*** MATERIAL PROVIDED Section Begins ***

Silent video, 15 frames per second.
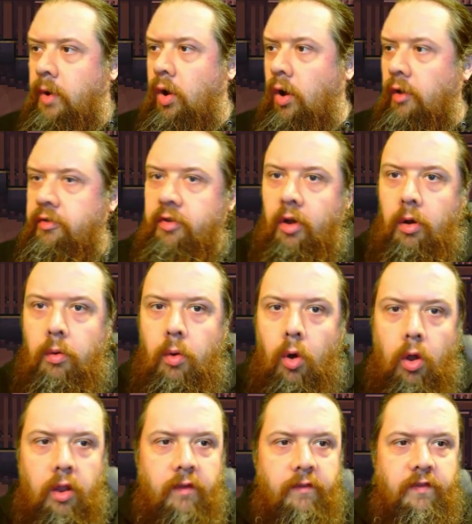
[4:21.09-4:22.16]
Also,
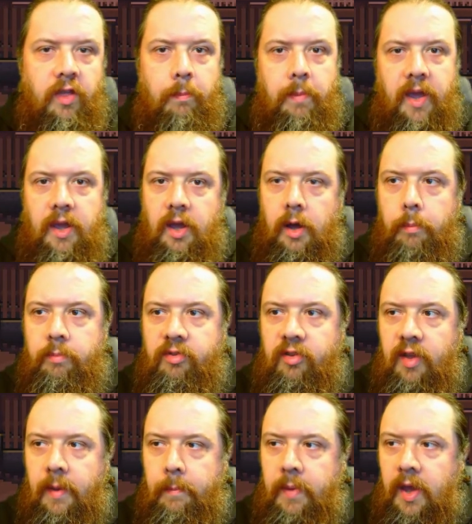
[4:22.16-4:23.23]
all of the
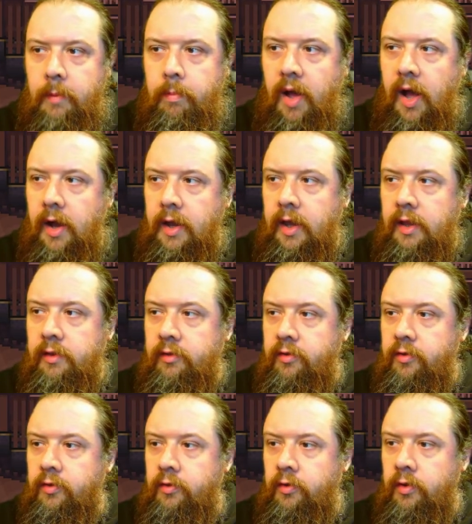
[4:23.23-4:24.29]
pickups and
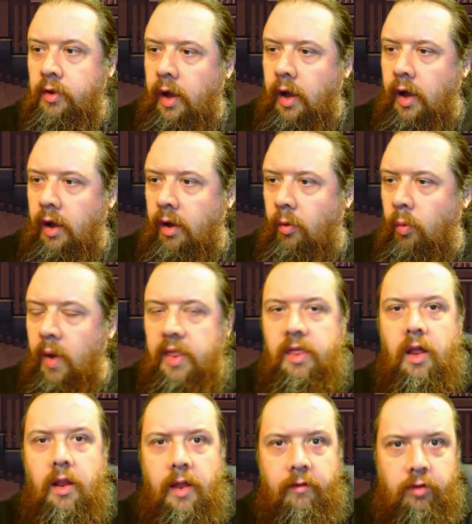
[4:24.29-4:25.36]
pickpockets, when
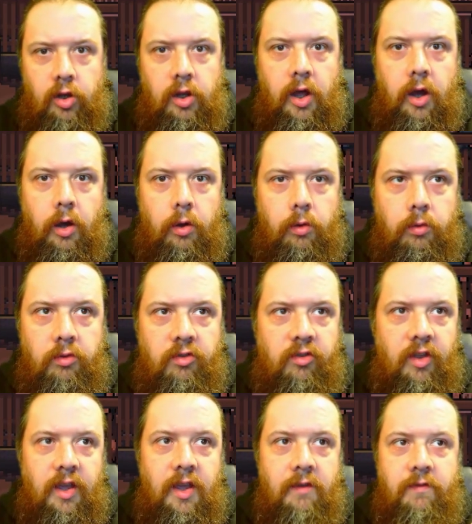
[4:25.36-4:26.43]
the level
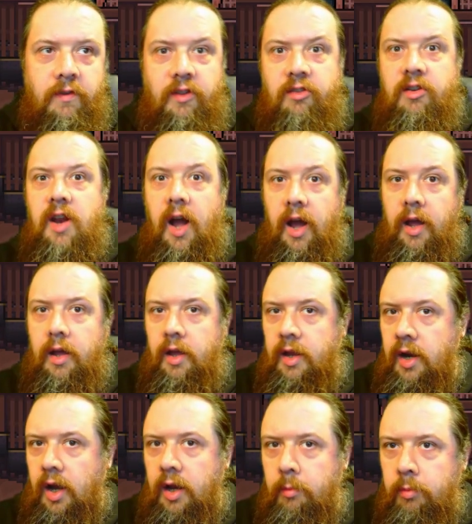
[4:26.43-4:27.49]
loads, if it's not
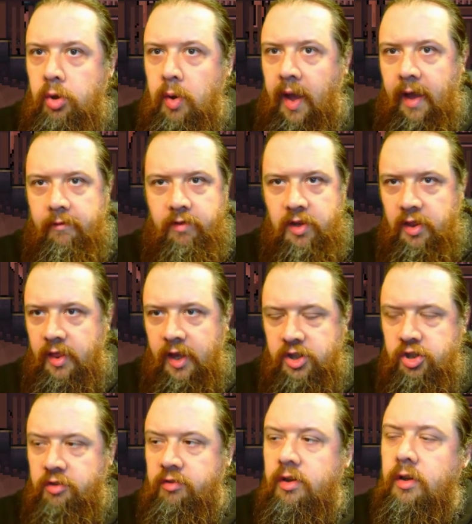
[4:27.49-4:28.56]
an item you have, they
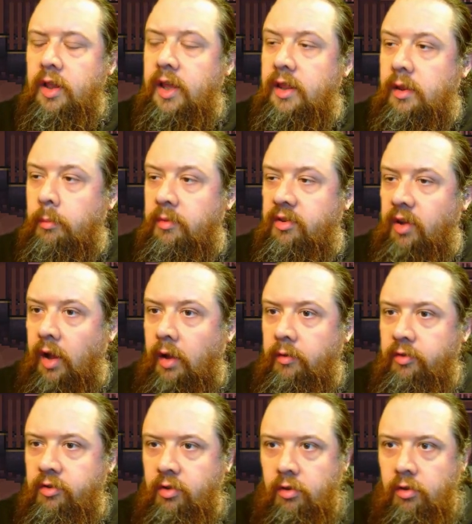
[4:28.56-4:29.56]
just delete themselves.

*** MATERIAL PROVIDED Section Ends ***

REQUIREMENT
Beginning at the line with "[4:22.16-4:23.23]", reproduce word for word each line through the last line of the records. Include both ends but no pictures.

RESPONSE AREA
[4:22.16-4:23.23]
all of the
[4:23.23-4:24.29]
pickups and
[4:24.29-4:25.36]
pickpockets, when
[4:25.36-4:26.43]
the level
[4:26.43-4:27.49]
loads, if it's not
[4:27.49-4:28.56]
an item you have, they
[4:28.56-4:29.56]
just delete themselves.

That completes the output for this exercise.